WHAT IS BEING ASKED: The expected output is each line in the data below that includes the string "with".

LISTED ENTRIES START

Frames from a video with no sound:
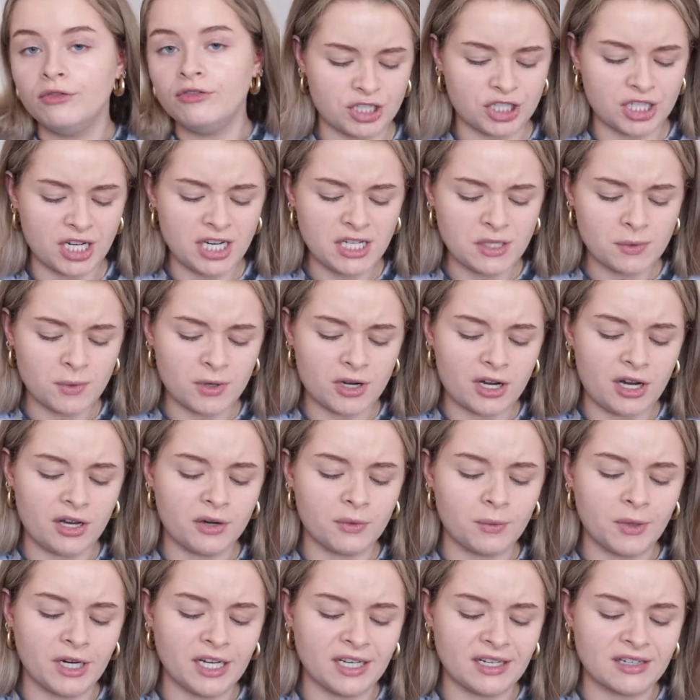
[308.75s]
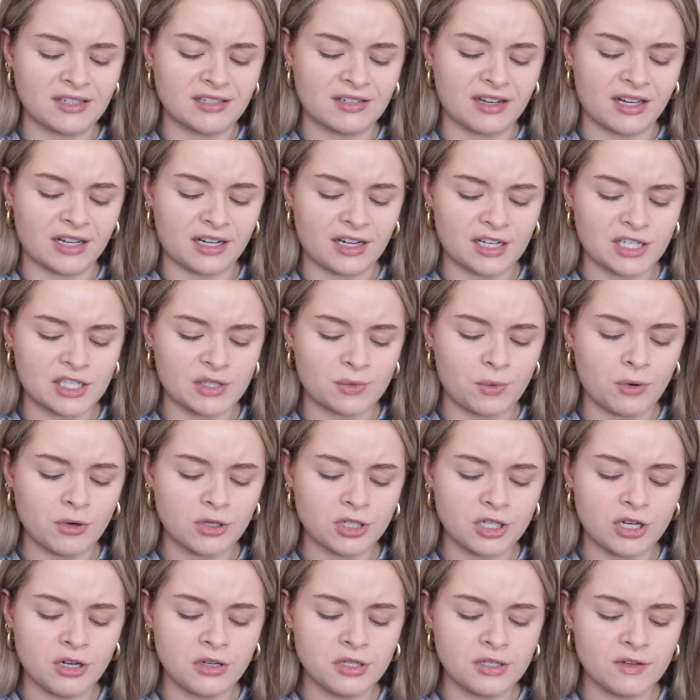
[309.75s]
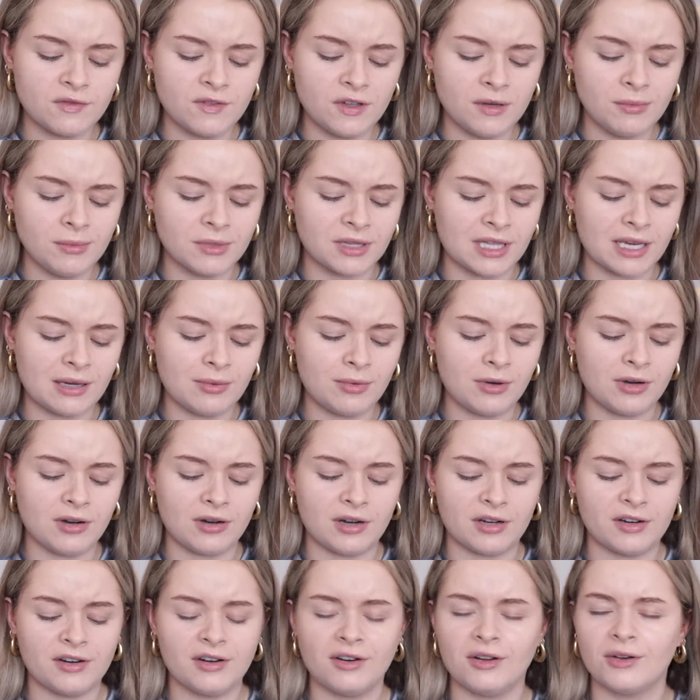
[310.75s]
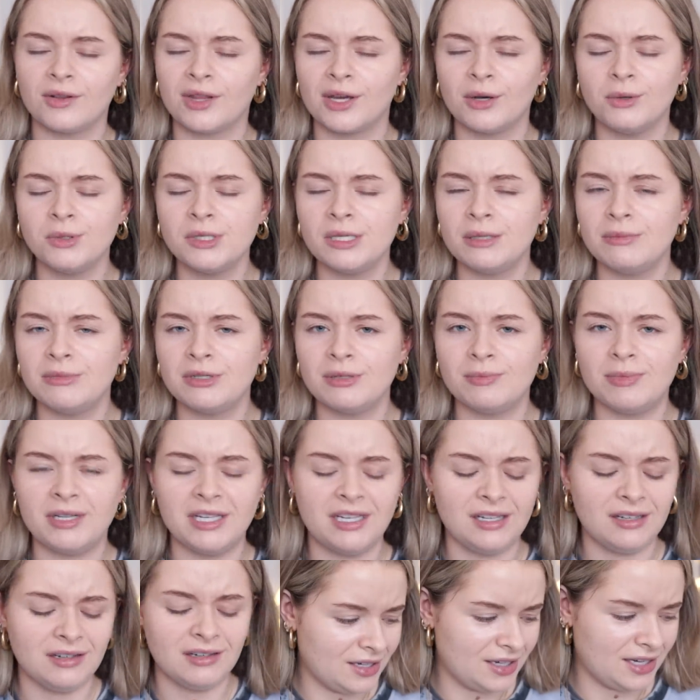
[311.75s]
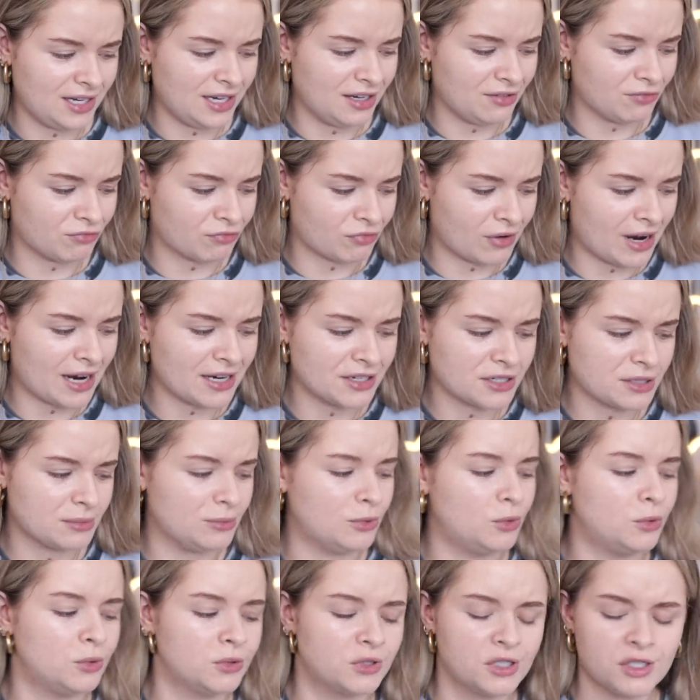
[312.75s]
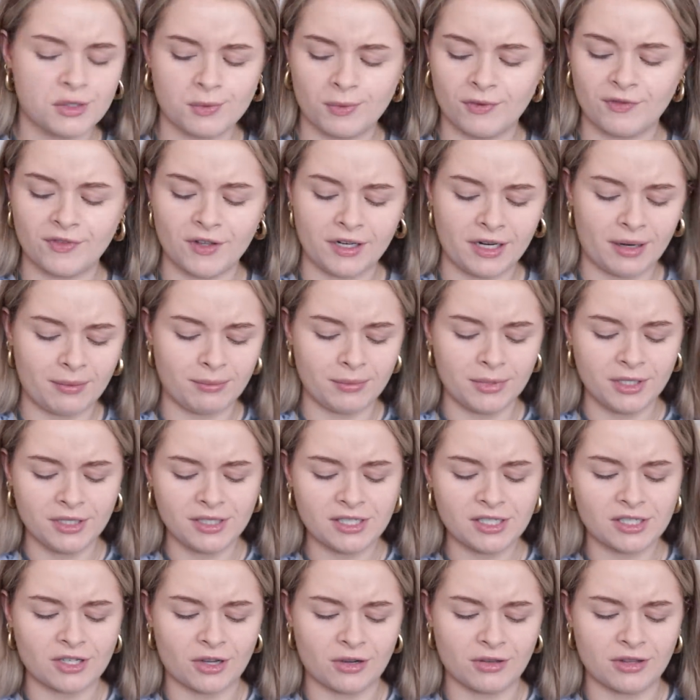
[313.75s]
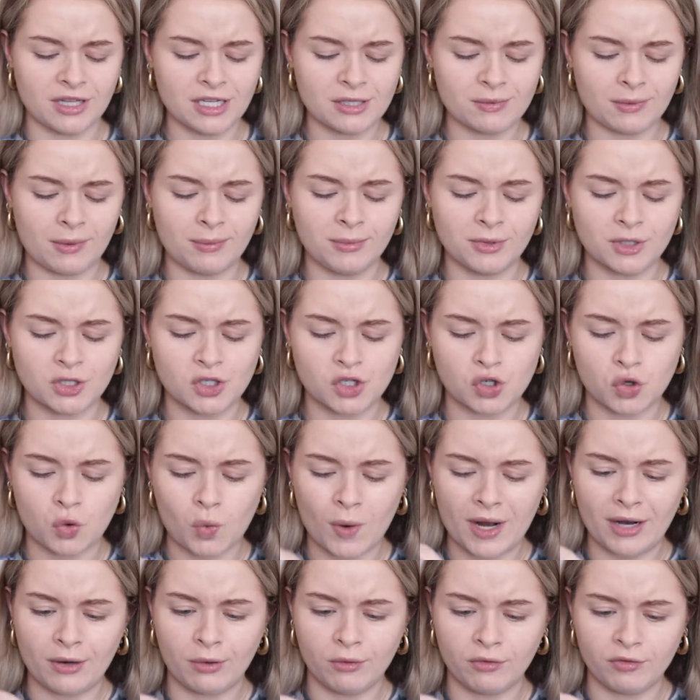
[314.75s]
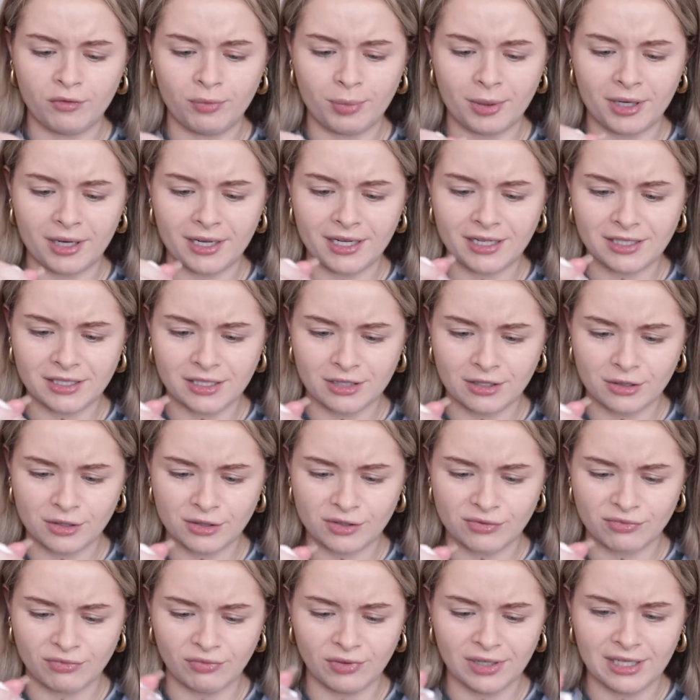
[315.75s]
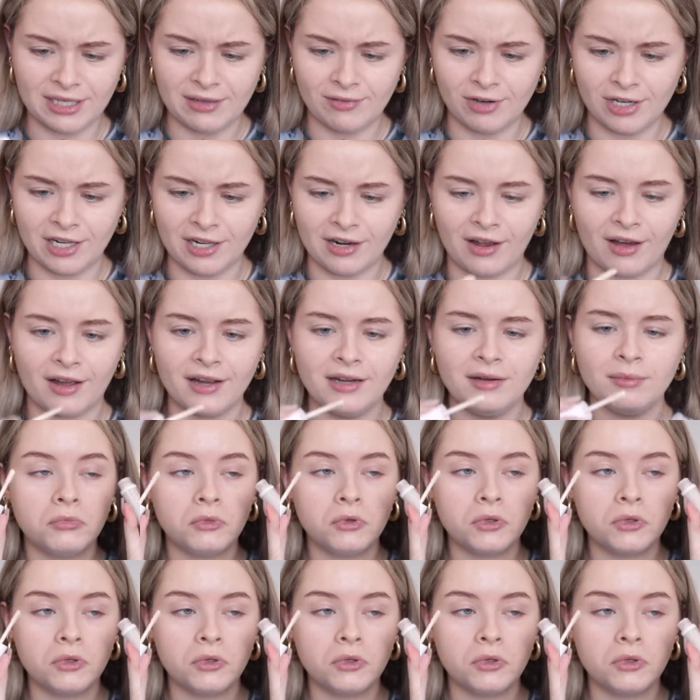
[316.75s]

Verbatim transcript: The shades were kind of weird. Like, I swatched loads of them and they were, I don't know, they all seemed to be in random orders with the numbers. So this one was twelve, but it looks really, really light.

LISTED ENTRIES END

ANSWER FOR THE TASK:
Frames from a video with no sound:
Verbatim transcript: The shades were kind of weird. Like, I swatched loads of them and they were, I don't know, they all seemed to be in random orders with the numbers. So this one was twelve, but it looks really, really light.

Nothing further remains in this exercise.